About me.
Brian Hotson transforms the everyday, often-overlooked urban objects—recycling bins, payphones, bridges—into vibrant compositions that challenge how we see the world around us. Through his use of saturated colour and luminous light, he reframes the mundane, not merely to beautify, but to disrupt our habitual perception. His work serves as visual metaphors for welcoming difference, revealing the overlooked as sources of wonder and connection, and celebrating them as essential to a more inclusive world.
Everyday Abstracted
At the heart of his practice is a quiet but powerful act of acceptance. By choosing subjects that are worn, utilitarian, or peripheral, and rendering them with attention and care, Hotson offers a visual metaphor for welcoming difference.

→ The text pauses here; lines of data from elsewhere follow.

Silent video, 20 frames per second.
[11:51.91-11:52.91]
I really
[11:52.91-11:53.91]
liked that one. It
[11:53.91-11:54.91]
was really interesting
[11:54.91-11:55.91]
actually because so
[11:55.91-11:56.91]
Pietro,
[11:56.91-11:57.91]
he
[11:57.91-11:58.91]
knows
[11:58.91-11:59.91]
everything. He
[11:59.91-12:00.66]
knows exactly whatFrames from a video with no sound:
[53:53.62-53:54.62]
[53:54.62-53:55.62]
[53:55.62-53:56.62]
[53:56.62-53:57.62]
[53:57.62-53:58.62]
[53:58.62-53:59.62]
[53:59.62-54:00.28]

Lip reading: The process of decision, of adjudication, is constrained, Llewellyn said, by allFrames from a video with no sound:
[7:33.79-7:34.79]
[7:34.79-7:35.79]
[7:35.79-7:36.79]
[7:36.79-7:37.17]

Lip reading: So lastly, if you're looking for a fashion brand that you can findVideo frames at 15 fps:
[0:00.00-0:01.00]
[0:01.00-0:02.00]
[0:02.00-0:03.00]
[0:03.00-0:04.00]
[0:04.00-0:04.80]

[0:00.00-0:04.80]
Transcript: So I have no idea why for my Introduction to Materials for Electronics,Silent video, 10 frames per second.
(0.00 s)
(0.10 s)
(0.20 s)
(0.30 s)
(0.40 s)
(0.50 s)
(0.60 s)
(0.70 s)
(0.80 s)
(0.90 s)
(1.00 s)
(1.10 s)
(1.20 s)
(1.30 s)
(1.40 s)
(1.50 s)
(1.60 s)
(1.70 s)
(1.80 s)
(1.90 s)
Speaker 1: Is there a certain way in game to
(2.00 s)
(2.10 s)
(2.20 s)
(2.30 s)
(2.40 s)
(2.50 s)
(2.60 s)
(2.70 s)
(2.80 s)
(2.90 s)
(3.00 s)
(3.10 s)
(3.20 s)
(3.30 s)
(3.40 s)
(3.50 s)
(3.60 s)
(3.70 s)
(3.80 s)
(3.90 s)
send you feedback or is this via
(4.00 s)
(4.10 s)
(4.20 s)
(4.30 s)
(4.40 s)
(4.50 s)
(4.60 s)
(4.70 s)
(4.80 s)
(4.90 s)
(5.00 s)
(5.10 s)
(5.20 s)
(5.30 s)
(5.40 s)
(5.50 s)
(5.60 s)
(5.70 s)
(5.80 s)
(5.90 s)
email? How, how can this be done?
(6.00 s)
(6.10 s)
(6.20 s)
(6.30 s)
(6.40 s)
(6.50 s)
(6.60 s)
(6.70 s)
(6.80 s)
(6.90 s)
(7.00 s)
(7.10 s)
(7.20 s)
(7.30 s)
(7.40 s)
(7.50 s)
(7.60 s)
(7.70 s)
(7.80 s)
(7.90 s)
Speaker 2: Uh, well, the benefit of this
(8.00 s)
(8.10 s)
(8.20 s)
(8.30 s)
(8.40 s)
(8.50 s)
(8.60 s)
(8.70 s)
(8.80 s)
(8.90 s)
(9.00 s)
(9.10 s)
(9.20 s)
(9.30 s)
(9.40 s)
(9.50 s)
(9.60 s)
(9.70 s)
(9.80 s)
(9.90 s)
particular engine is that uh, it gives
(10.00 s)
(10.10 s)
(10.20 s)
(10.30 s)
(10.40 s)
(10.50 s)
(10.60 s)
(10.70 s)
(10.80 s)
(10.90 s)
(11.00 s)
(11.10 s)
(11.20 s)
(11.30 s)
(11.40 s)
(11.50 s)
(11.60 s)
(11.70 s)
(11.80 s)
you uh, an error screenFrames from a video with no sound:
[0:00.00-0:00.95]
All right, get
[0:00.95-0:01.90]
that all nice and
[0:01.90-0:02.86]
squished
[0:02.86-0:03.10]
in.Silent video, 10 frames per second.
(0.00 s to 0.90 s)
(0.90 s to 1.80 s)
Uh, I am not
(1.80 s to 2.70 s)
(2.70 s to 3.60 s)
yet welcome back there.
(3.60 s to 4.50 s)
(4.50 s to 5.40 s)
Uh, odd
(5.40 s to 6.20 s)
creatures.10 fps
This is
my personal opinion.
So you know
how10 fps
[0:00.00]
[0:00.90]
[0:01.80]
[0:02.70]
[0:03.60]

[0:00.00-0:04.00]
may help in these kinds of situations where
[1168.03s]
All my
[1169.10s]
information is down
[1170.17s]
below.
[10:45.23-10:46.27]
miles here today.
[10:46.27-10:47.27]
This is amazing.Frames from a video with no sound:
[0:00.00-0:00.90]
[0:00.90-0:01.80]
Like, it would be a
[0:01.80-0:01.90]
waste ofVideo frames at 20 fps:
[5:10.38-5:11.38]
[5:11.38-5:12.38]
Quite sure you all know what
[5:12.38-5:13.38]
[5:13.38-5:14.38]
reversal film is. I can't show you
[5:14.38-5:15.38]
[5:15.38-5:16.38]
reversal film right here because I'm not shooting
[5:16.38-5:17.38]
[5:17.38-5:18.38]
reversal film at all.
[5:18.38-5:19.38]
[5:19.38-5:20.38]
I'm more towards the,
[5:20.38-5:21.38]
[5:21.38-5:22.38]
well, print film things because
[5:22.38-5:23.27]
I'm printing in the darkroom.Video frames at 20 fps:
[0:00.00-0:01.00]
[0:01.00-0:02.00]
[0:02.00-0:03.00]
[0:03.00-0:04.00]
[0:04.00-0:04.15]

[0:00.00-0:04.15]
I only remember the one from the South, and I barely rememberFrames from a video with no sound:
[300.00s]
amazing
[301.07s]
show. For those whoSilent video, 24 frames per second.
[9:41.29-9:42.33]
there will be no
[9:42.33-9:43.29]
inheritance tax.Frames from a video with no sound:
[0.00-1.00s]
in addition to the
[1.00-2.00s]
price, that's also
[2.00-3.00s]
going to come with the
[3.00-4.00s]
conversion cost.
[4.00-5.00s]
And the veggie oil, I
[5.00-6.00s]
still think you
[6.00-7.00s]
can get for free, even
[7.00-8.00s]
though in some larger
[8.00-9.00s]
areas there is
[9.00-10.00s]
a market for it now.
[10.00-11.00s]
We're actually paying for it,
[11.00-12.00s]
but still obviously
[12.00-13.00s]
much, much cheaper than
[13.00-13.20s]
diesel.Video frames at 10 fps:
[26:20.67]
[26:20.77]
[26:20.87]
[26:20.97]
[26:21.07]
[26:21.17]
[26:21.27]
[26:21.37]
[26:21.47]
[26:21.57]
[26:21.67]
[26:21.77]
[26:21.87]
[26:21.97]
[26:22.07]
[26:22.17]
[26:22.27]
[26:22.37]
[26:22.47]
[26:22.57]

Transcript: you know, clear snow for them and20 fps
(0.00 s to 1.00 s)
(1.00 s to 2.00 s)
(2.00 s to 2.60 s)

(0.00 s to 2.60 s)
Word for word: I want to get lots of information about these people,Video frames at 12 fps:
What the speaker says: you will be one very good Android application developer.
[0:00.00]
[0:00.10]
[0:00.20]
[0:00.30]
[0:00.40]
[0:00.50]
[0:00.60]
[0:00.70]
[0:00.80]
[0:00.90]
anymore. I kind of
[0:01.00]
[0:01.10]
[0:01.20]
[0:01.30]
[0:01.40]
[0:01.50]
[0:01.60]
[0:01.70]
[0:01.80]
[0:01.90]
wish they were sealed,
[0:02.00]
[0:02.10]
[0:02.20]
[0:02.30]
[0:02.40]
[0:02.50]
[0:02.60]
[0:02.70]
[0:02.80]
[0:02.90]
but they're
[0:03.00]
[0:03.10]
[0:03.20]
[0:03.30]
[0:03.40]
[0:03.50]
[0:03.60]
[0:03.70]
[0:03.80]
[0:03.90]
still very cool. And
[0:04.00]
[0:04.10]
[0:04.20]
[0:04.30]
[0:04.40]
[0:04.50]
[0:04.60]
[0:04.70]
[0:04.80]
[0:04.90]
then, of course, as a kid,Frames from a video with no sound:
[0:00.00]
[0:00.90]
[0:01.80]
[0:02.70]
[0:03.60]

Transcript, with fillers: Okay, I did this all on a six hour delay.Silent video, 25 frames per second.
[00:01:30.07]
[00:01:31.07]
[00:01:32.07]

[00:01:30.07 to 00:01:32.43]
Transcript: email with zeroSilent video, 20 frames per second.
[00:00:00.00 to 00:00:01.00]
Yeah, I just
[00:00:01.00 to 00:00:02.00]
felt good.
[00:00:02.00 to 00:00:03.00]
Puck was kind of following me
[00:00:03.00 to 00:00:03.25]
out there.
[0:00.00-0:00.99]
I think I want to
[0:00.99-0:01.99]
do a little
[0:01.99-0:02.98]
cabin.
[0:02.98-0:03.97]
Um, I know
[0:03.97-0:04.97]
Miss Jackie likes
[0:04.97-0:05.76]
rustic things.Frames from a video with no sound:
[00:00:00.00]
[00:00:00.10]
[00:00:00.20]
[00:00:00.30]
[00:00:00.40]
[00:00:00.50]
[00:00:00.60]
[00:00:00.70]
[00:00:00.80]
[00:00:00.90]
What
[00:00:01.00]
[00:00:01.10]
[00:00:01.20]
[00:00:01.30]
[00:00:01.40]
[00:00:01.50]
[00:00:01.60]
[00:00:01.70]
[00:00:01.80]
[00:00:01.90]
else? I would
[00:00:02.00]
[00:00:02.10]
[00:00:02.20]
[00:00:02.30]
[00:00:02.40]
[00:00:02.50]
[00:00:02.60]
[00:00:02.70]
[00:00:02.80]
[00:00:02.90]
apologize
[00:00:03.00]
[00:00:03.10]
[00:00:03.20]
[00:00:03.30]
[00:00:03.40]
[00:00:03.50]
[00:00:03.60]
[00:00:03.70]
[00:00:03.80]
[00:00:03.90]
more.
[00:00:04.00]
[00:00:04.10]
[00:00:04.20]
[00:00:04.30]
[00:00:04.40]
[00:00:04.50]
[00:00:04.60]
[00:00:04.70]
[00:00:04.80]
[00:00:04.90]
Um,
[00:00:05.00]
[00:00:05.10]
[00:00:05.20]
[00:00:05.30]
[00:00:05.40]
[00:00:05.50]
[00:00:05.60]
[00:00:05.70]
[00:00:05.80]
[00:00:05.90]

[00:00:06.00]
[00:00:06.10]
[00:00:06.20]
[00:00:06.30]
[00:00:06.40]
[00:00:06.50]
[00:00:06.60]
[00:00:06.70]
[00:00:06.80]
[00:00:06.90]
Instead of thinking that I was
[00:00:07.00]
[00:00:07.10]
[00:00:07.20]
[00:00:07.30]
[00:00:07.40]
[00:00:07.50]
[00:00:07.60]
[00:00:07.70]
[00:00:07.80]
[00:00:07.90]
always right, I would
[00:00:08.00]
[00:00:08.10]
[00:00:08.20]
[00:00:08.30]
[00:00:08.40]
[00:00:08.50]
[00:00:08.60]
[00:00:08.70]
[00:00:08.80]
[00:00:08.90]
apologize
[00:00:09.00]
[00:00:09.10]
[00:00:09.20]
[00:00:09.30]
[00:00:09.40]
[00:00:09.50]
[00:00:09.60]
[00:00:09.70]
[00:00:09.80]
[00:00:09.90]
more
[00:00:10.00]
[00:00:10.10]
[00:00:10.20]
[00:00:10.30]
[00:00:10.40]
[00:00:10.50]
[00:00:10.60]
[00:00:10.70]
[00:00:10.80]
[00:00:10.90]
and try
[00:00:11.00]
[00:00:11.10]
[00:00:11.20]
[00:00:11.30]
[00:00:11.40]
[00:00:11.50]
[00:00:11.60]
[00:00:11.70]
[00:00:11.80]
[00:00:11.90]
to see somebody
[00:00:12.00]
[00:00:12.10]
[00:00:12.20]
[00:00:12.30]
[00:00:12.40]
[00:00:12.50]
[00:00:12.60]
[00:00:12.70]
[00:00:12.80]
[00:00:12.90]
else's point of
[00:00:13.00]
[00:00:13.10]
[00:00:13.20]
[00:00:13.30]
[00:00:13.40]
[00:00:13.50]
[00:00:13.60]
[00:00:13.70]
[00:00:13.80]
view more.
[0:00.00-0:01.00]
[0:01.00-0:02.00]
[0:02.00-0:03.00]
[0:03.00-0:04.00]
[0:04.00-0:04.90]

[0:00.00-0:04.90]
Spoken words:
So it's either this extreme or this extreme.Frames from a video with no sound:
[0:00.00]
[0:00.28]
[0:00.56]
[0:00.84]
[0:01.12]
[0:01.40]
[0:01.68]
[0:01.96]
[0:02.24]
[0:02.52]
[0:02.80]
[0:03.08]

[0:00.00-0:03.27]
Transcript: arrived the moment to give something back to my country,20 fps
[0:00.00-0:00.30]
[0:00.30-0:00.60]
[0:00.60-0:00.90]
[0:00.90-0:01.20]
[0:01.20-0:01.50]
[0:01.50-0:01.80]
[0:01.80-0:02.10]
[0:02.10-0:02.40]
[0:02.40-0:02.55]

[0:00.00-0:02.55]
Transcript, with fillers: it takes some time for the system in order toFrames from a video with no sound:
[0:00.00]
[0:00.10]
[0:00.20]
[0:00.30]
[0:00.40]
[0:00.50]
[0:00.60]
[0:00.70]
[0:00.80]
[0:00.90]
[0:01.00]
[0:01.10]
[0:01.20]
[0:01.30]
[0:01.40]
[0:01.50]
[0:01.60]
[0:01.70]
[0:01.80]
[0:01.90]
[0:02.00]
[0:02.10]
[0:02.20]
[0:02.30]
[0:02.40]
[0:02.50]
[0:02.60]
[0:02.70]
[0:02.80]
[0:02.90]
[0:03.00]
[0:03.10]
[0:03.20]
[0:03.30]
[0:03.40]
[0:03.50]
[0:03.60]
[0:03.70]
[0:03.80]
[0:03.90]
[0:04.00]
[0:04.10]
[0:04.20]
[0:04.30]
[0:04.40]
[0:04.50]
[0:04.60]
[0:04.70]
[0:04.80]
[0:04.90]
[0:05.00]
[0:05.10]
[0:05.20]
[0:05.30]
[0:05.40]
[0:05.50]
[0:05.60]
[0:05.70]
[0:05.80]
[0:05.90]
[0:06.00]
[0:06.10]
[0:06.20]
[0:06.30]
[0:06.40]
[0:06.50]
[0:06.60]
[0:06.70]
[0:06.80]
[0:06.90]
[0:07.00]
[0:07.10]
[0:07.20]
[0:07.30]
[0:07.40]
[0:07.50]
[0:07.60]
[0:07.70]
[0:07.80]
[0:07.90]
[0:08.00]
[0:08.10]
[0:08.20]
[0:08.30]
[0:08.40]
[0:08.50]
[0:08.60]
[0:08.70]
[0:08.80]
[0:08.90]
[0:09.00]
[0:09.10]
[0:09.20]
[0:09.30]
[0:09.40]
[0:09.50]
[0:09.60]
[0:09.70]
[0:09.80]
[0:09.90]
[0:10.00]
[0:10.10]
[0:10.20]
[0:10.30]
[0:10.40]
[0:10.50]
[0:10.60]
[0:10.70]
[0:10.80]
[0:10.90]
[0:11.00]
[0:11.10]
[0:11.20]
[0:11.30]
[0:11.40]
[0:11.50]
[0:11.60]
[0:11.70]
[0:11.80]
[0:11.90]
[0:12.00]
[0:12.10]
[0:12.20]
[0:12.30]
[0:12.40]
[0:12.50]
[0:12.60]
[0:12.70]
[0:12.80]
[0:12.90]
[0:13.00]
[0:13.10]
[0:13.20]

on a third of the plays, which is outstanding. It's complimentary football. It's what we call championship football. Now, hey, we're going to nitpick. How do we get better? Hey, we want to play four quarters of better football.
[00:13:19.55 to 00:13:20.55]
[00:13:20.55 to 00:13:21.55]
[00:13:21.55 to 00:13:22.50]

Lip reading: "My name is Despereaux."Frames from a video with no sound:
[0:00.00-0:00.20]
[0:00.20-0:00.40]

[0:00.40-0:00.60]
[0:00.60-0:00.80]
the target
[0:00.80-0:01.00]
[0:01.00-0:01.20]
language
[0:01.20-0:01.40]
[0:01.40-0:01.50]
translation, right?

His work reminds us that what already exists in our lived environments—what we pass by each day without noticing—can be a source of wonder, connection, and reflection. In this way, his work becomes a form of visual advocacy: a celebration of the usual, the faded, the awkward, and the unremarkable as essential parts of a more inclusive and fully seen world.
“Hotson abstracts ordinary forms and imbues them with hectic, vivid light and colour, simultaneously modern and nostalgic. The work asks us to consider what we notice, asserting the energy of the unnoticed, the radiance of the ordinary.”